We also went on our REAL first date. Allie curled my hair and I wore my brown shoes, my khaki pants, and my green cable knit sweater. Chris showed up at my house wearing a fleece vest, and I wasn’t going to say anything, and then he was like, “Erin. Are you going to comment on my vest?” and then I was relieved it was a joke. We went to Bombay House, and then to Pudding on the Rice, and then somehow we drove past Provo High, and I remembered they were playing Timpview that night and said, “Hey, do you want to go watch the end of a football game?” So we drove up to Timpview and watched the end of a Provo High humiliation. Through all of this we held hands and were so enamored. When we got back to my apartment, there was a note on the counter that said, “We’re all at 210. Come over.” This was not unusual, remember, so we went over there and said hello. Everyone was sort of just staring at us awkwardly, and then Teenwhiz and Dale jumped up off the couch and announced they were engaged! And then I screamed and we took pictures and it was really great. So yeah, can you believe that? One roommate got engaged the day we held hands, and another got engaged the day of our first date.
Christoph and I had our first kiss on September 22, 2006. I was wearing my yellow pea coat and my green Italy scarf and my hair was in pigtails. (Why so many of my memories include my outfits, I’m not really sure.) We went walking around by Seven Peaks and Belmont and gave each other lots of hugs and kisses on the cheek, but I was too scared to let him kiss me for real. (That’s sort of the theme of our dating life, I think. I’m scared to move forward, and he is patient.) Anyway, then we went to Macey’s, the grocery store. It was really late, like 2 in the morning. I don’t remember what we even bought there. But I do remember that I spotted some toy cars, like models of vintage cars, at the end of the pet food aisle. So we went to check them out, then just stood there talking, then gave each other a hug, then pulled away and looked at each other. And I suddenly looked at him with no fear, and wanted it to happen. So he kissed me a good one. And then we kissed at all the red lights the whole way home. And then on my porch. And then I went in to bed, but I'm pretty sure I woke up my roommates and told them what happened.

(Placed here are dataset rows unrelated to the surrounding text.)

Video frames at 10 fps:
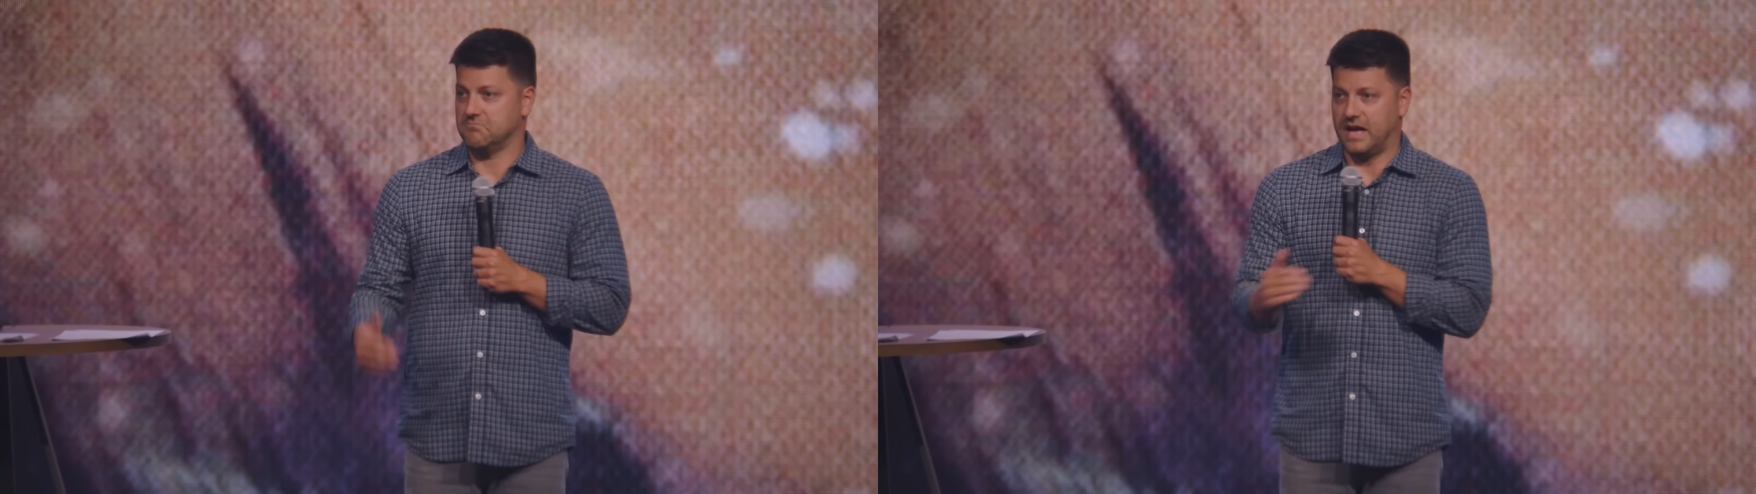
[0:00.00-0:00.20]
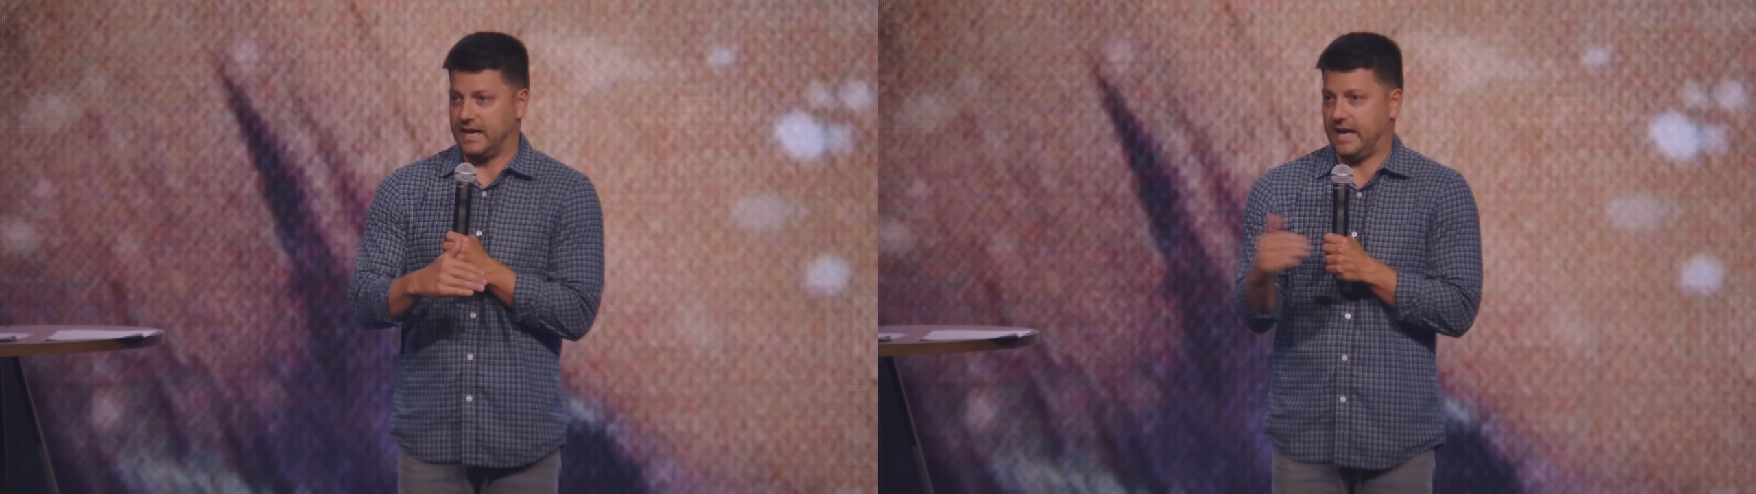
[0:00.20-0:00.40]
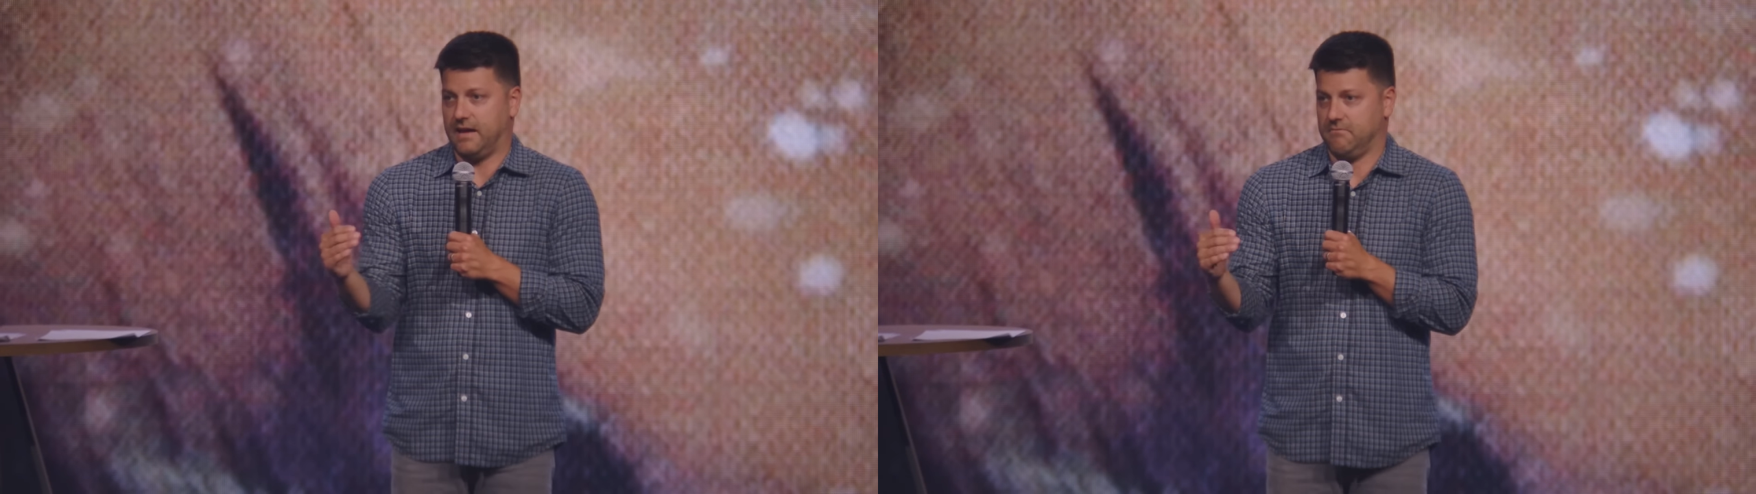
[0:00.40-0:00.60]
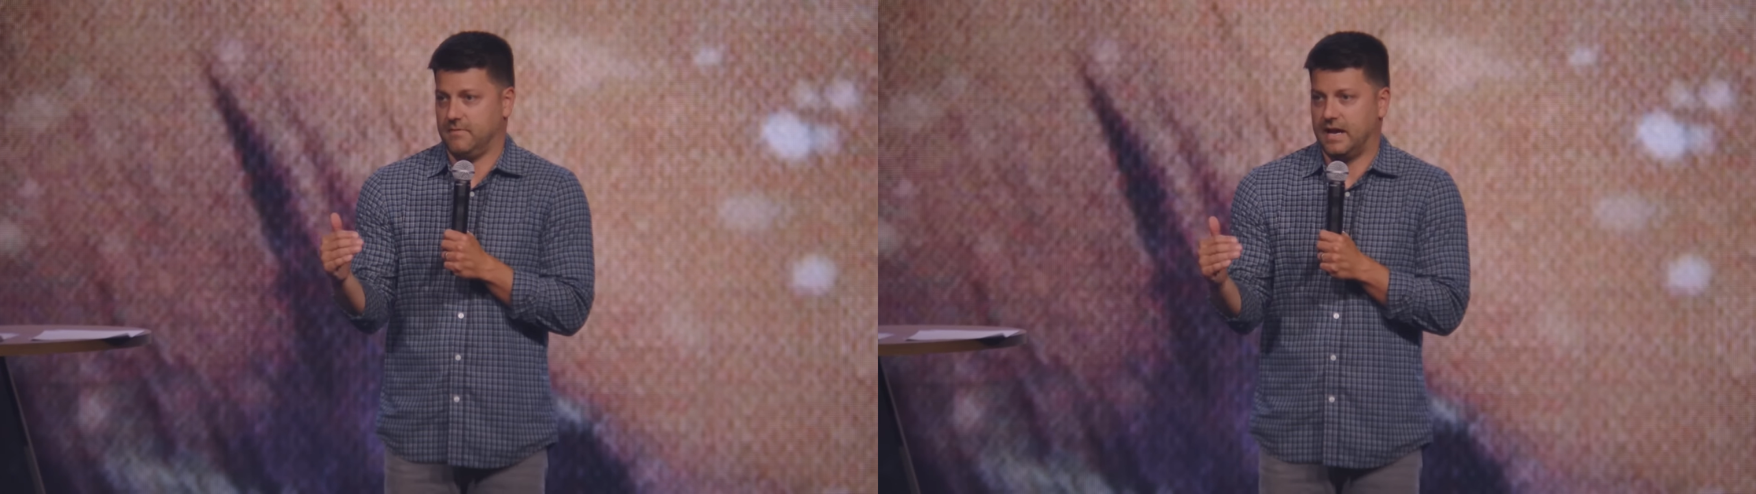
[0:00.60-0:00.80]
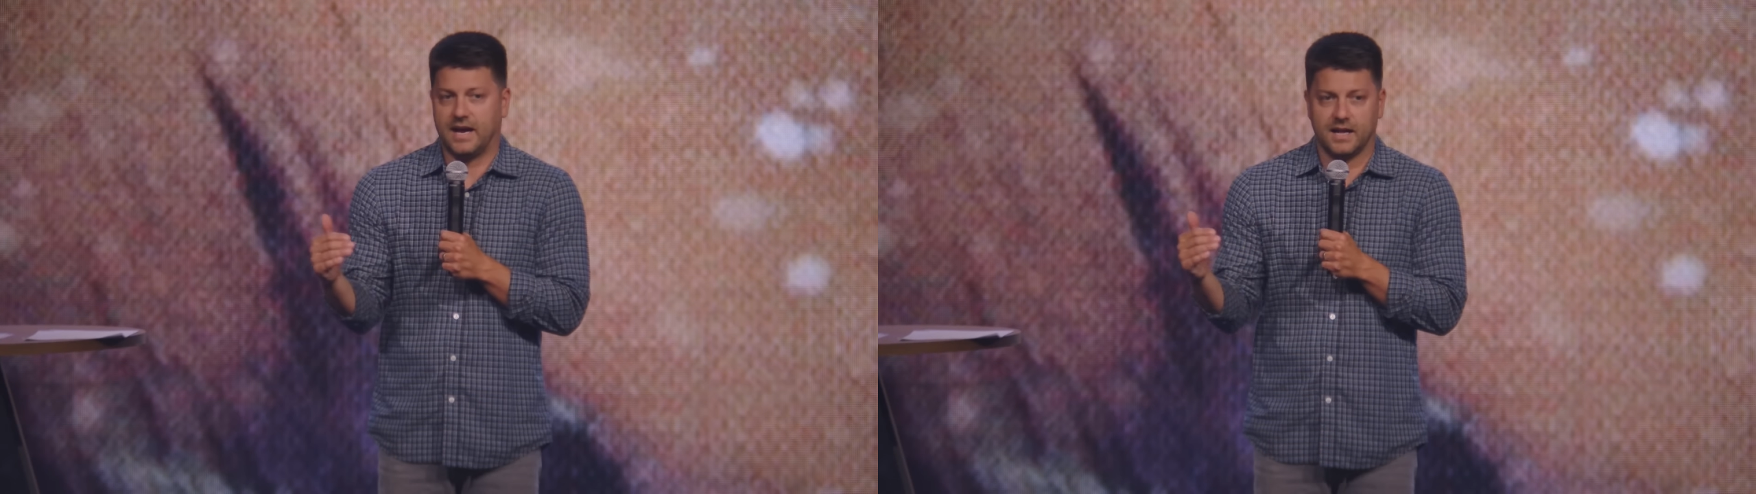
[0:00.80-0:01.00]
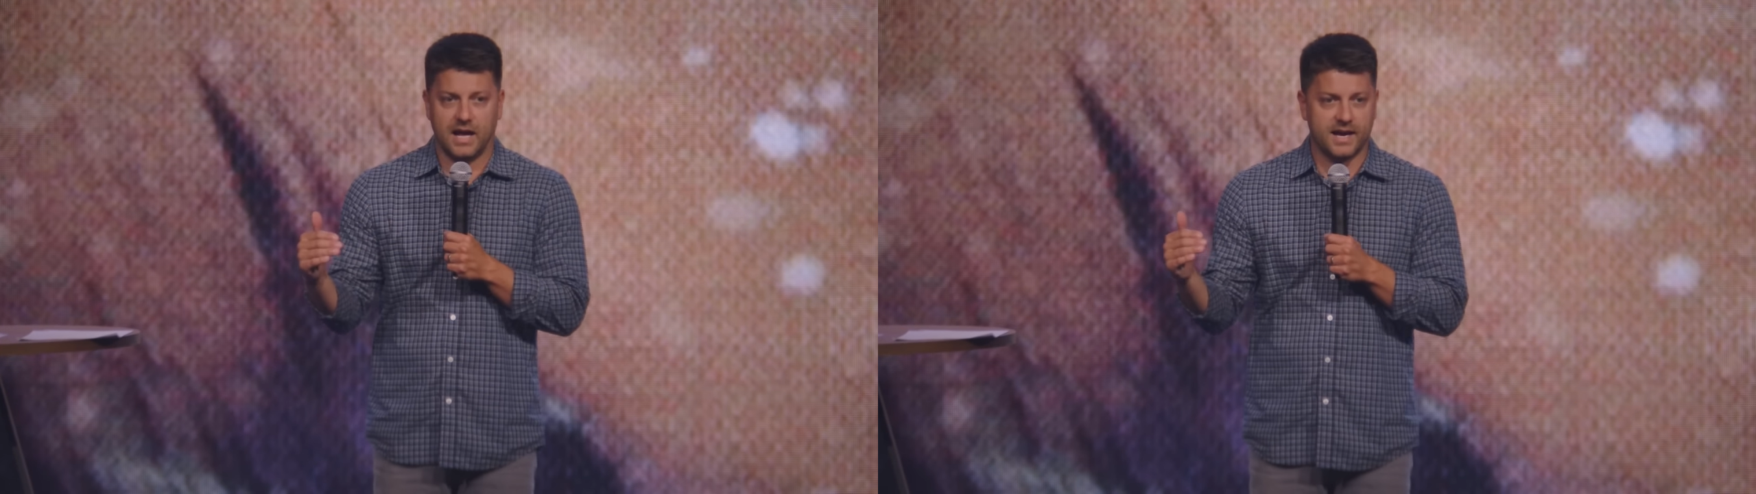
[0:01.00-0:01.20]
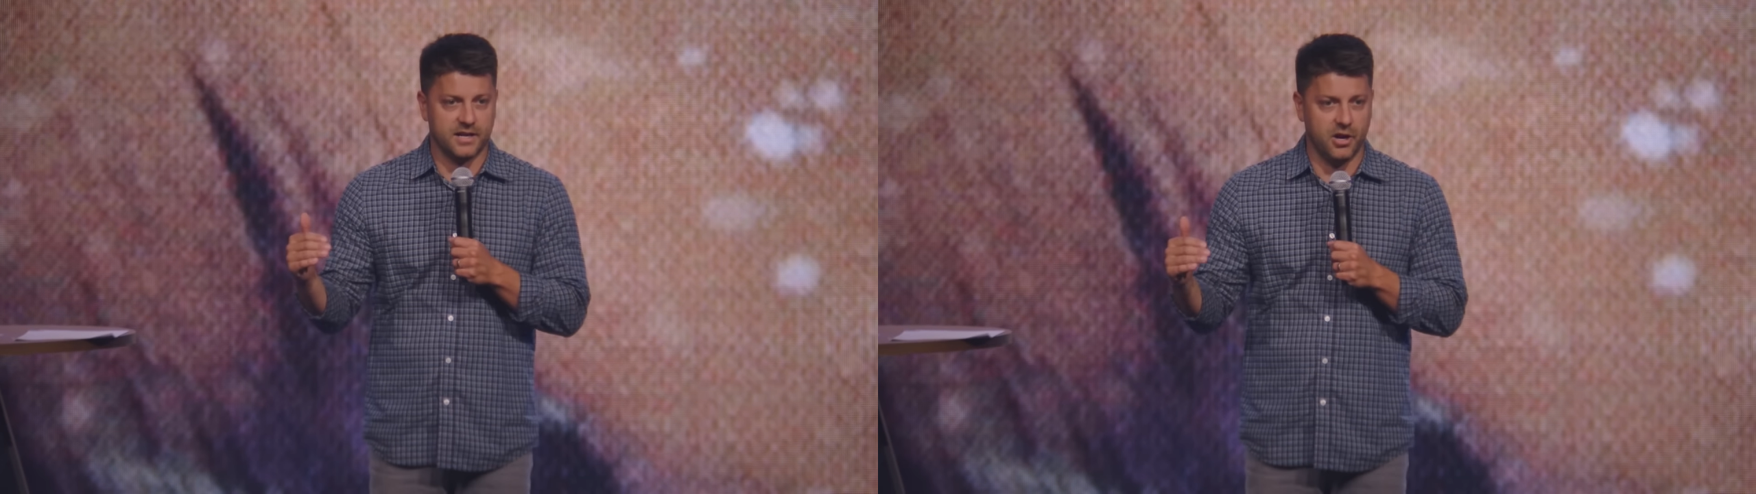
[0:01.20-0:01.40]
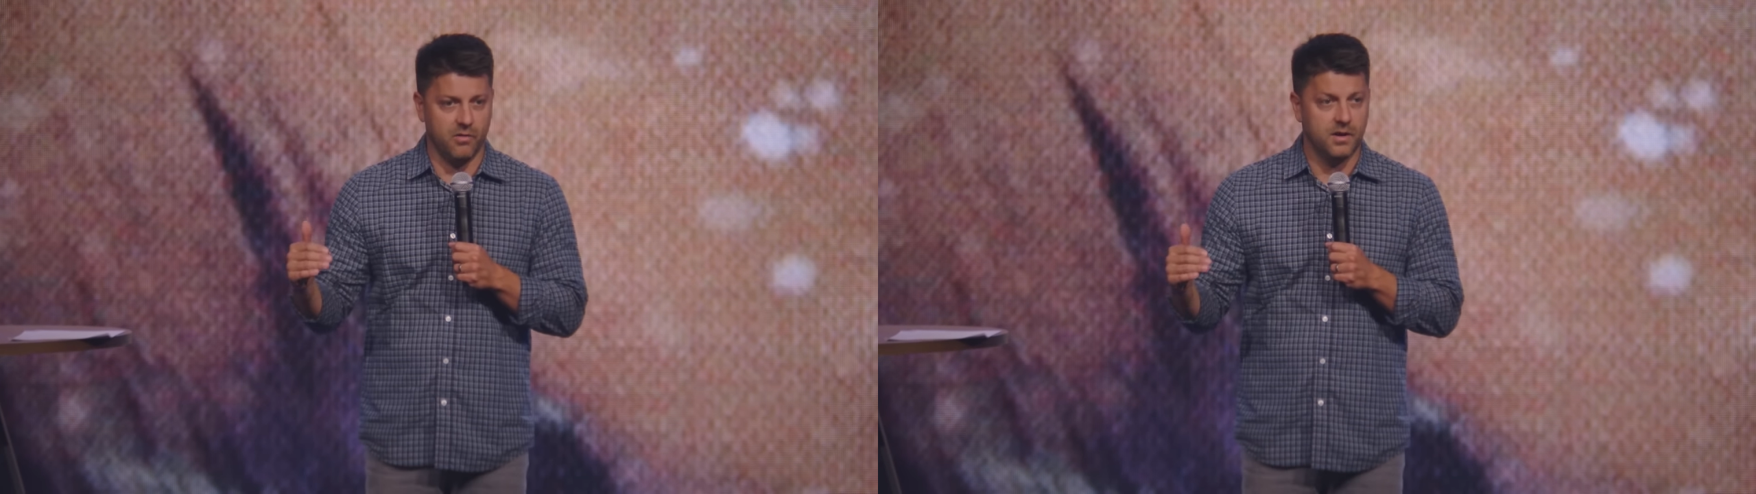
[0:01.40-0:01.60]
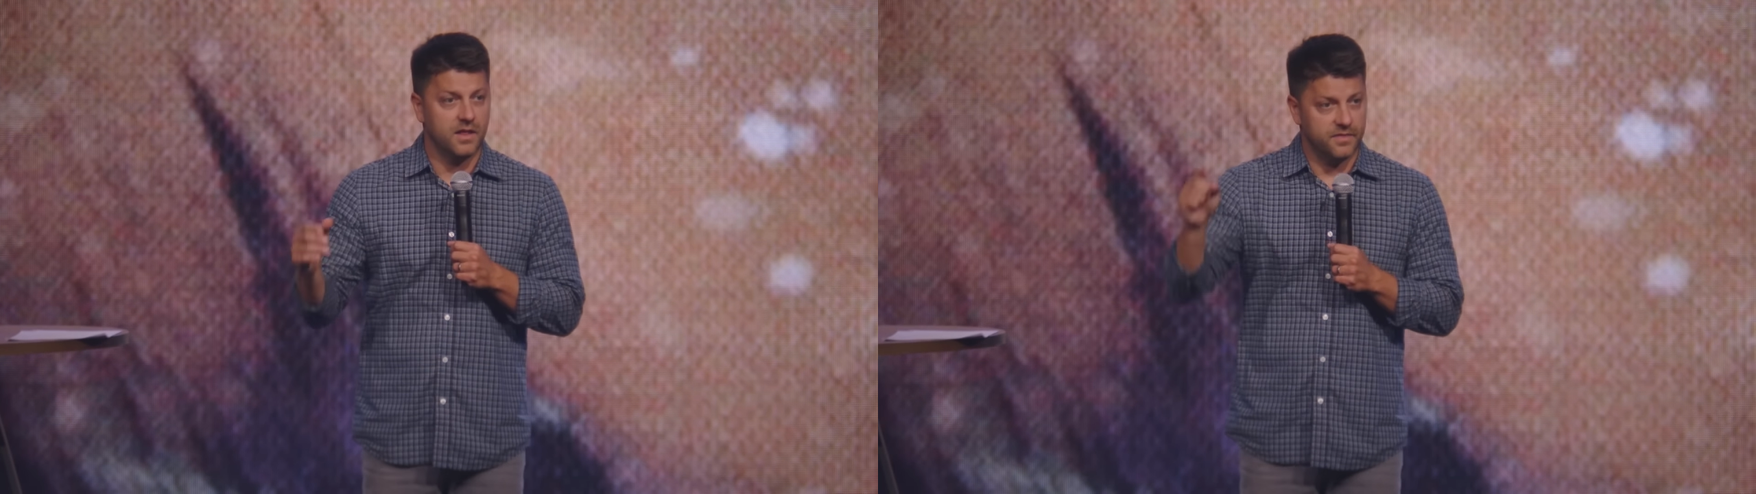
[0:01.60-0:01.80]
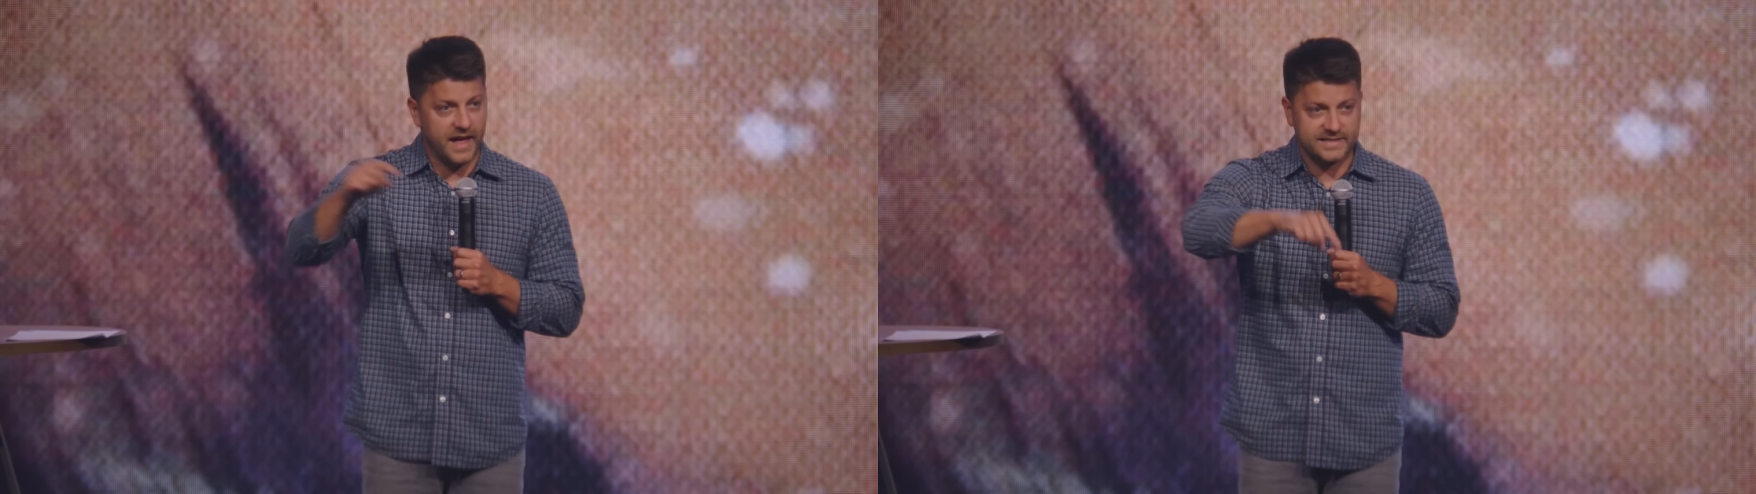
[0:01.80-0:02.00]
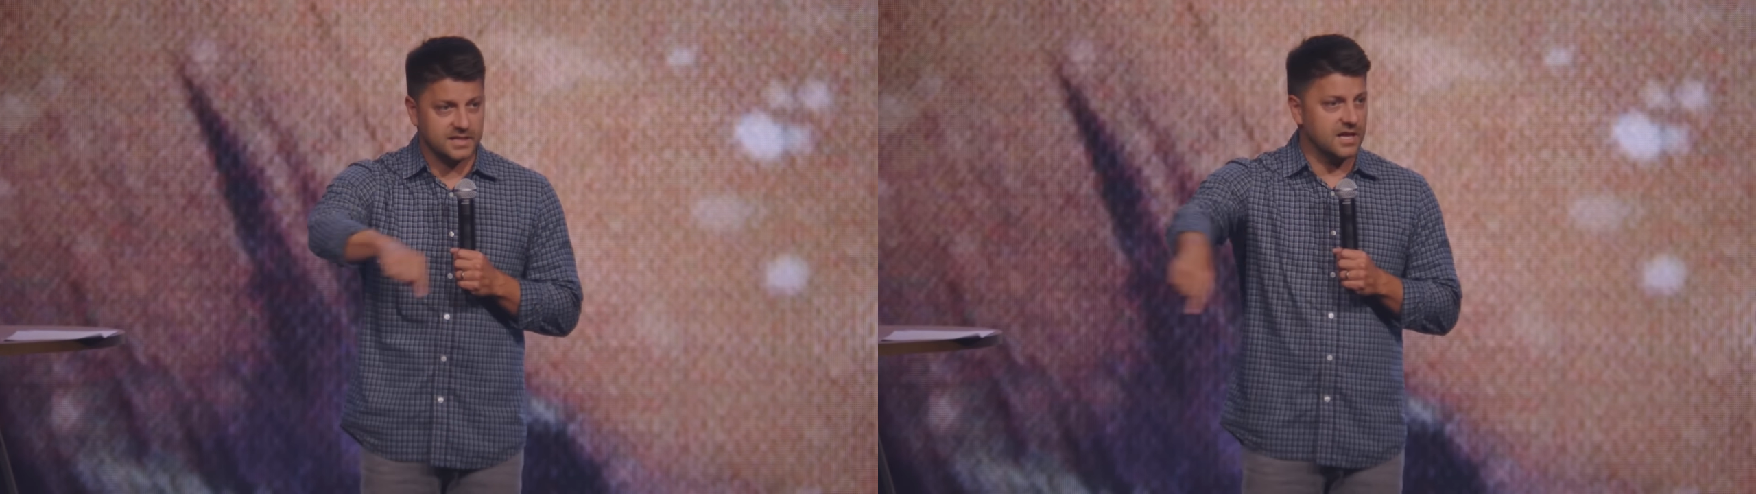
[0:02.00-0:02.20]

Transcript: I can't, I gotta, I gotta go. That's a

(As an awesome side note, I have started reading old emails and chats of ours and they are AMAZING. And I was wondering if there was one from the time of our first kiss, and I found an amazing email. We were talking about a paper I got back, and how I got a 9 out of 10 on it. Chris said: “Sorry you didn’t get a 10 on your paper but a 9 is good too. If I was grading it I would have given you a 10 but that is only because I would want you to kiss me.” What a little sass, am I right? But apparently it worked because the day he wrote that was ALSO September 22, 2006.)
Tune in next time to read about us being in love. . . . .
4 comments:
This is an adorable story. I know I already knew all of this, or heard it whatever. But I still LOVE reading it.
You two are cute.
Keep the stories coming
I am the best friend ever to curl your hair. And I had totally forgotten about the fleece vest!
I totally ruined the hand hold! My apologies. I don't even remember Chris being there - how rude am I? Send my apologies his way.
I love reading your story. It's a good one.
Tay, you definitely didn't ruin it! If anything, I was grateful--remember the freaking out? But I really do love that you got engaged that day, and TW did the first date day.